Sabtu, 11 September 2010

Keheningan


Air mata yang bercucuran, terbendung dalam sakitnya hati. Rasa sakit yang membunuh, layaknya tubuh yang terbakar api yang ganas. Hujan yang bercucuran air mata, layaknya aku yang menangisi kesalahan. Aku bagaikan angin yang berhembus tanpa arah dan tidak ada tujuan. Yang ada hanyalah air yang mengalir terbawa arus yang deras. Tidak ada sesuatu hal yang dapat mengembalikan semua, seandainya aku tak berpikir bodoh semua ini tak akan ada.
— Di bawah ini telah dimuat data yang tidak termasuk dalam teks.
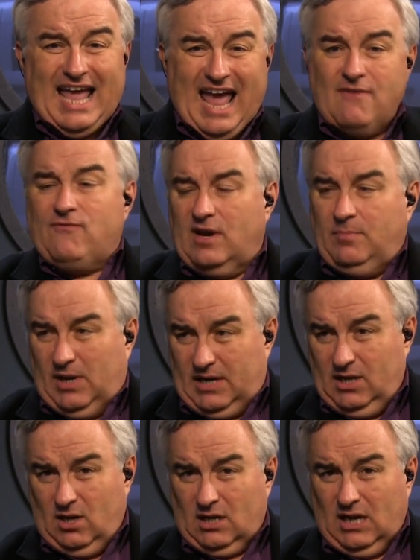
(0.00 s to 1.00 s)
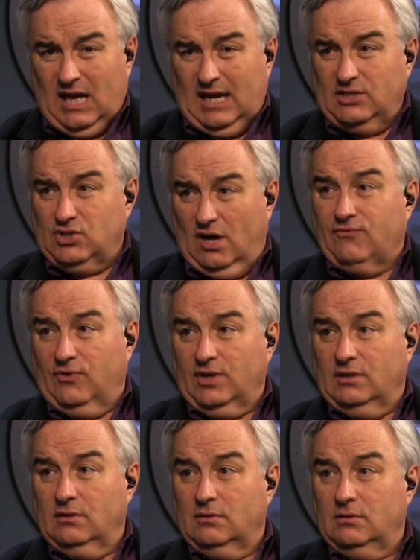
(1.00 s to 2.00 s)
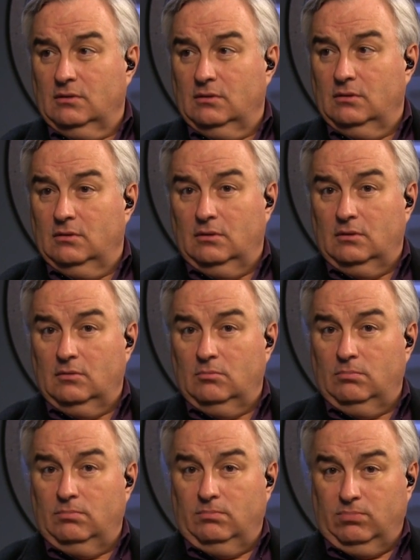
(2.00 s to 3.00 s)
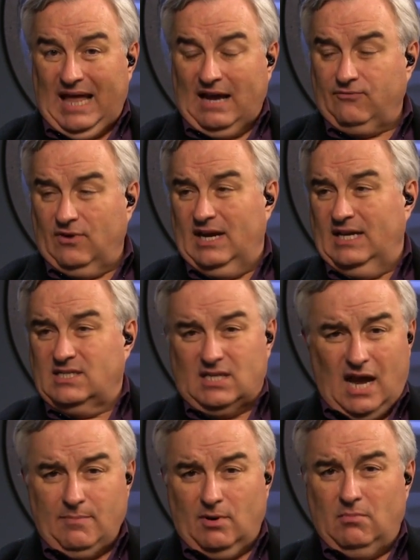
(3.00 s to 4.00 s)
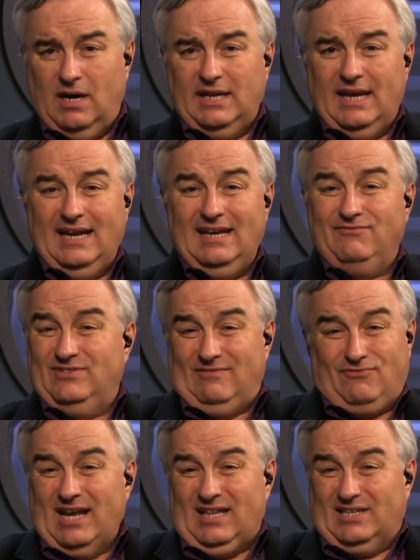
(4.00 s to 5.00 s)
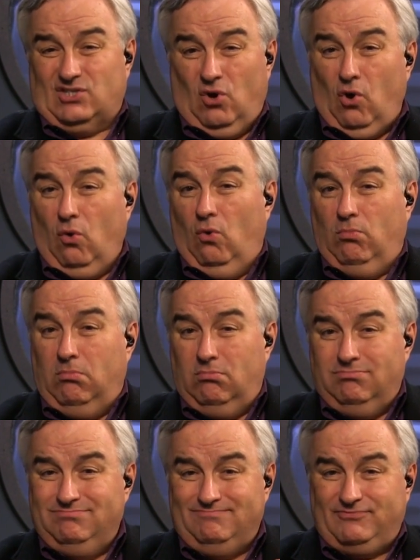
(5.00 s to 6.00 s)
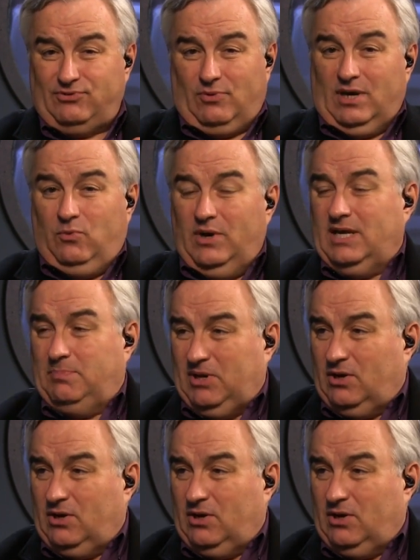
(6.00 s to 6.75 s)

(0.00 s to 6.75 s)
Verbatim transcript: Everybody online is offering Black Friday, Cyber Monday. Frankly, it's the whole the way, three week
Tidak ada artinya aku melakukan sesuatu, layaknya harapan kosong yang tidak terisi oleh apapun. Mungkin semua ini tak akan kembali, seperti lilin yang pudar dan padam.

Abadi


Kekal abadi di dalam kesendirian, terlupakan dan terbuang ke dasar jiwa yang terdalam. Layaknya karang yang terhempas oleh ombak dan menghilang. Aku menginginkan masa lalu, mengiginkan kehidupanku yang hilang. Membuat suatu kesalahan dan semua ingatan terhapus, seperti papan tulis hitam yang ternodai. Badai hati yang membuatku merasakan kesengsaraan, sendirian dan sepi di dalam kegelapan yang tak kunjung hilang.

Kepastian


Suara yang halus dan lembut, membawaku kepada suatu kesedihan. Ku merasakan sesuatu yang ku pendam, rasa ini sungguh menusuk jiwa. Aku menyerah pada sesuatu yang ku kejar, sesuatu yang membuatku merasakan hati dan jiwa. Terlalu jauh aku terjatuh ke dalam kehidupan yang menyakitkan, dari dalamnya duniamu yang tak dapat ku gapai. Aku hanya melihat dan tak bisa merasakan, hati dan jiwaku dalam jiwa yang abadi.

Waktu


Akhirnya semua menghilang tanpa sisa, serpihan yang terbang terbawa angin dan menghilang tanpa bekas. Aku hany tinggal menunggu waktu, menunggu suatu kenyataan hidup. Tanpa seorangpun dalam hidupku, kesedihan tak melanda seseorang. Aku hanya tidak ngin kenyataan hidupku diketahui, kenyataan hidup yang terlalu menyakitkan untuk diingat. Kehidupanku terlalu banyak kesedihan, masa lalu yang akan terus terbawa mengikuti arus waktu. Waktu akan terus berjalan, sampai jantung berhenti berdetak.